Could you repeat every record below exactly, leaving out the pictures?

(Saved data entries)
+++

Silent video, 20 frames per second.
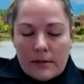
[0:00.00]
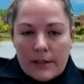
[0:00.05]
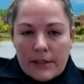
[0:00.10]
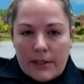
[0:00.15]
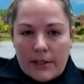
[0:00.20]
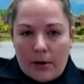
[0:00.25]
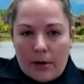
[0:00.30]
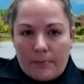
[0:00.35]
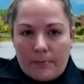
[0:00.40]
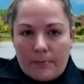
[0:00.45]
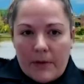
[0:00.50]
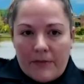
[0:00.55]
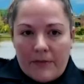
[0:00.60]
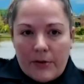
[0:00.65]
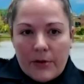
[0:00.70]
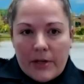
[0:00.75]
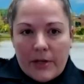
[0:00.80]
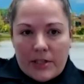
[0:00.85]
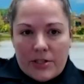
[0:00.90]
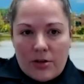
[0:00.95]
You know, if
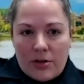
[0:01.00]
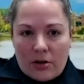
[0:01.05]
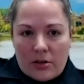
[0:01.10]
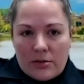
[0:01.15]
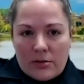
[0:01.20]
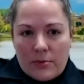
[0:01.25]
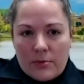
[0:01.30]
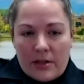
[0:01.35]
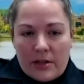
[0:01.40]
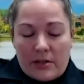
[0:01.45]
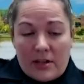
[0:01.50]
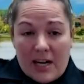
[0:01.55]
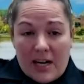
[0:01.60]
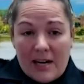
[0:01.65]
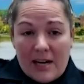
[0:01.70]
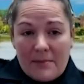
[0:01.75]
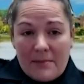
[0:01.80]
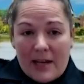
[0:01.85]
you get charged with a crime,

+++

Reply to the exercise -
Silent video, 20 frames per second.
[0:00.00]
[0:00.05]
[0:00.10]
[0:00.15]
[0:00.20]
[0:00.25]
[0:00.30]
[0:00.35]
[0:00.40]
[0:00.45]
[0:00.50]
[0:00.55]
[0:00.60]
[0:00.65]
[0:00.70]
[0:00.75]
[0:00.80]
[0:00.85]
[0:00.90]
[0:00.95]
You know, if
[0:01.00]
[0:01.05]
[0:01.10]
[0:01.15]
[0:01.20]
[0:01.25]
[0:01.30]
[0:01.35]
[0:01.40]
[0:01.45]
[0:01.50]
[0:01.55]
[0:01.60]
[0:01.65]
[0:01.70]
[0:01.75]
[0:01.80]
[0:01.85]
you get charged with a crime,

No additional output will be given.